▶ _Exercise_:
Below are records to be output exactly, every one of them.

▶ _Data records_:
══════════════════════════════
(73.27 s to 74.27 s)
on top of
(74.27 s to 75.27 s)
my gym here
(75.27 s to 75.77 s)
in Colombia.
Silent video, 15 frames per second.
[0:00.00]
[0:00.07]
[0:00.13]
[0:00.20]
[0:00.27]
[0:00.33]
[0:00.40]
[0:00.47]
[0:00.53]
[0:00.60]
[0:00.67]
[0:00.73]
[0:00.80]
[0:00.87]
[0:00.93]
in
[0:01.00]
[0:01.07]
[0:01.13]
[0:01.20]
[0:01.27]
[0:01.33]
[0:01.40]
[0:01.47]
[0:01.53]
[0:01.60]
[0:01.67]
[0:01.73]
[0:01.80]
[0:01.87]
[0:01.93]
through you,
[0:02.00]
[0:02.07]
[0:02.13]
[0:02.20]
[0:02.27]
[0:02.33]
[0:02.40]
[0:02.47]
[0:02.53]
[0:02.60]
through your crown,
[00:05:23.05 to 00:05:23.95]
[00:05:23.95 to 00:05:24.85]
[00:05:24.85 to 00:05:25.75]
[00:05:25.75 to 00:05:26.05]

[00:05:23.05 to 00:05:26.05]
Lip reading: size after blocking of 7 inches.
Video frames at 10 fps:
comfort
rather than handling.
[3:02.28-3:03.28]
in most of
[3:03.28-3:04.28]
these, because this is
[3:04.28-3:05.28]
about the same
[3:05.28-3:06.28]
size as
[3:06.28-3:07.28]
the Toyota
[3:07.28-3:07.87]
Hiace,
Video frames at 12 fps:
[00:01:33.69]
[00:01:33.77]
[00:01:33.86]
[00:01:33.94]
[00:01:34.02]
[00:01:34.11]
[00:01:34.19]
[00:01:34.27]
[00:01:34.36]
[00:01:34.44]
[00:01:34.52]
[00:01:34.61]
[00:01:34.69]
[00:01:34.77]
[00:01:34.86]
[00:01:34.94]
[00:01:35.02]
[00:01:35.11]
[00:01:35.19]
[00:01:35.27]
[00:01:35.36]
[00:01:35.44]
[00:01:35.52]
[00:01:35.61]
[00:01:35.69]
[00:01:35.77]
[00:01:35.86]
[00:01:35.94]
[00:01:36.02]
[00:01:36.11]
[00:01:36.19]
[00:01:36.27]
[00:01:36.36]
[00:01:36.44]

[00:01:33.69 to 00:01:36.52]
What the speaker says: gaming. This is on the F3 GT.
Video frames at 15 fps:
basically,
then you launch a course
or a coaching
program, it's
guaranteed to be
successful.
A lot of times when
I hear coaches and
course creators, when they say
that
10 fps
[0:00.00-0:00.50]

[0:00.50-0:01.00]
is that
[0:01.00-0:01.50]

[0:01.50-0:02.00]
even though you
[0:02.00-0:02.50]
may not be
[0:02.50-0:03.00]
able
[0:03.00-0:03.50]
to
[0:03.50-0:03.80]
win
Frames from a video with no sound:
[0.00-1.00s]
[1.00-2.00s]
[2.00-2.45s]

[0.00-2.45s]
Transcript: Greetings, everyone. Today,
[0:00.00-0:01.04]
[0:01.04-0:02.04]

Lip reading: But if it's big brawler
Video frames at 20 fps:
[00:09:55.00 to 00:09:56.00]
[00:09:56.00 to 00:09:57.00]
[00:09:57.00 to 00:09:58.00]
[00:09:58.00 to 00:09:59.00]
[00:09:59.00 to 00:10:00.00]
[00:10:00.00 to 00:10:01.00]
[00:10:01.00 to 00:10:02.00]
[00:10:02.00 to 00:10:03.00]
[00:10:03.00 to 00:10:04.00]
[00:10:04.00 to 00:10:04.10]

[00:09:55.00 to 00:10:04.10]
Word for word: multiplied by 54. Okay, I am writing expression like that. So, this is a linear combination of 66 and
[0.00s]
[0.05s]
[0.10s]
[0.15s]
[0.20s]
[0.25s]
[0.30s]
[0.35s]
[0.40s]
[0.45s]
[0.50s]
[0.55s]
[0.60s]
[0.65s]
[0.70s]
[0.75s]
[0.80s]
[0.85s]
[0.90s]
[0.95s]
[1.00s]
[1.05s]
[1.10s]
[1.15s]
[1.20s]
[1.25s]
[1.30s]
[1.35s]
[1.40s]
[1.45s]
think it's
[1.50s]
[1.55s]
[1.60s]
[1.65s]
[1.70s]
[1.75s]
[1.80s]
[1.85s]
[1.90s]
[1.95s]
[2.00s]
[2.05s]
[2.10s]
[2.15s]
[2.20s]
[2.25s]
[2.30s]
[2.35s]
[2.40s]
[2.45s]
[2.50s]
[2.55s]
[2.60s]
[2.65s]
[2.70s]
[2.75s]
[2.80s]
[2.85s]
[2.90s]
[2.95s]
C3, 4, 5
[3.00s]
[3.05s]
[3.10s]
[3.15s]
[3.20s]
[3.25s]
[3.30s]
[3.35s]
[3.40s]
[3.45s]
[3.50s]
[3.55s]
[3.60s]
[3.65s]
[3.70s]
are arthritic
══════════════════════════════
▶ _Solution_:
(73.27 s to 74.27 s)
on top of
(74.27 s to 75.27 s)
my gym here
(75.27 s to 75.77 s)
in Colombia.
Silent video, 15 frames per second.
[0:00.00]
[0:00.07]
[0:00.13]
[0:00.20]
[0:00.27]
[0:00.33]
[0:00.40]
[0:00.47]
[0:00.53]
[0:00.60]
[0:00.67]
[0:00.73]
[0:00.80]
[0:00.87]
[0:00.93]
in
[0:01.00]
[0:01.07]
[0:01.13]
[0:01.20]
[0:01.27]
[0:01.33]
[0:01.40]
[0:01.47]
[0:01.53]
[0:01.60]
[0:01.67]
[0:01.73]
[0:01.80]
[0:01.87]
[0:01.93]
through you,
[0:02.00]
[0:02.07]
[0:02.13]
[0:02.20]
[0:02.27]
[0:02.33]
[0:02.40]
[0:02.47]
[0:02.53]
[0:02.60]
through your crown,
[00:05:23.05 to 00:05:23.95]
[00:05:23.95 to 00:05:24.85]
[00:05:24.85 to 00:05:25.75]
[00:05:25.75 to 00:05:26.05]

[00:05:23.05 to 00:05:26.05]
Lip reading: size after blocking of 7 inches.
Video frames at 10 fps:
comfort
rather than handling.
[3:02.28-3:03.28]
in most of
[3:03.28-3:04.28]
these, because this is
[3:04.28-3:05.28]
about the same
[3:05.28-3:06.28]
size as
[3:06.28-3:07.28]
the Toyota
[3:07.28-3:07.87]
Hiace,
Video frames at 12 fps:
[00:01:33.69]
[00:01:33.77]
[00:01:33.86]
[00:01:33.94]
[00:01:34.02]
[00:01:34.11]
[00:01:34.19]
[00:01:34.27]
[00:01:34.36]
[00:01:34.44]
[00:01:34.52]
[00:01:34.61]
[00:01:34.69]
[00:01:34.77]
[00:01:34.86]
[00:01:34.94]
[00:01:35.02]
[00:01:35.11]
[00:01:35.19]
[00:01:35.27]
[00:01:35.36]
[00:01:35.44]
[00:01:35.52]
[00:01:35.61]
[00:01:35.69]
[00:01:35.77]
[00:01:35.86]
[00:01:35.94]
[00:01:36.02]
[00:01:36.11]
[00:01:36.19]
[00:01:36.27]
[00:01:36.36]
[00:01:36.44]

[00:01:33.69 to 00:01:36.52]
What the speaker says: gaming. This is on the F3 GT.
Video frames at 15 fps:
basically,
then you launch a course
or a coaching
program, it's
guaranteed to be
successful.
A lot of times when
I hear coaches and
course creators, when they say
that
10 fps
[0:00.00-0:00.50]

[0:00.50-0:01.00]
is that
[0:01.00-0:01.50]

[0:01.50-0:02.00]
even though you
[0:02.00-0:02.50]
may not be
[0:02.50-0:03.00]
able
[0:03.00-0:03.50]
to
[0:03.50-0:03.80]
win
Frames from a video with no sound:
[0.00-1.00s]
[1.00-2.00s]
[2.00-2.45s]

[0.00-2.45s]
Transcript: Greetings, everyone. Today,
[0:00.00-0:01.04]
[0:01.04-0:02.04]

Lip reading: But if it's big brawler
Video frames at 20 fps:
[00:09:55.00 to 00:09:56.00]
[00:09:56.00 to 00:09:57.00]
[00:09:57.00 to 00:09:58.00]
[00:09:58.00 to 00:09:59.00]
[00:09:59.00 to 00:10:00.00]
[00:10:00.00 to 00:10:01.00]
[00:10:01.00 to 00:10:02.00]
[00:10:02.00 to 00:10:03.00]
[00:10:03.00 to 00:10:04.00]
[00:10:04.00 to 00:10:04.10]

[00:09:55.00 to 00:10:04.10]
Word for word: multiplied by 54. Okay, I am writing expression like that. So, this is a linear combination of 66 and
[0.00s]
[0.05s]
[0.10s]
[0.15s]
[0.20s]
[0.25s]
[0.30s]
[0.35s]
[0.40s]
[0.45s]
[0.50s]
[0.55s]
[0.60s]
[0.65s]
[0.70s]
[0.75s]
[0.80s]
[0.85s]
[0.90s]
[0.95s]
[1.00s]
[1.05s]
[1.10s]
[1.15s]
[1.20s]
[1.25s]
[1.30s]
[1.35s]
[1.40s]
[1.45s]
think it's
[1.50s]
[1.55s]
[1.60s]
[1.65s]
[1.70s]
[1.75s]
[1.80s]
[1.85s]
[1.90s]
[1.95s]
[2.00s]
[2.05s]
[2.10s]
[2.15s]
[2.20s]
[2.25s]
[2.30s]
[2.35s]
[2.40s]
[2.45s]
[2.50s]
[2.55s]
[2.60s]
[2.65s]
[2.70s]
[2.75s]
[2.80s]
[2.85s]
[2.90s]
[2.95s]
C3, 4, 5
[3.00s]
[3.05s]
[3.10s]
[3.15s]
[3.20s]
[3.25s]
[3.30s]
[3.35s]
[3.40s]
[3.45s]
[3.50s]
[3.55s]
[3.60s]
[3.65s]
[3.70s]
are arthritic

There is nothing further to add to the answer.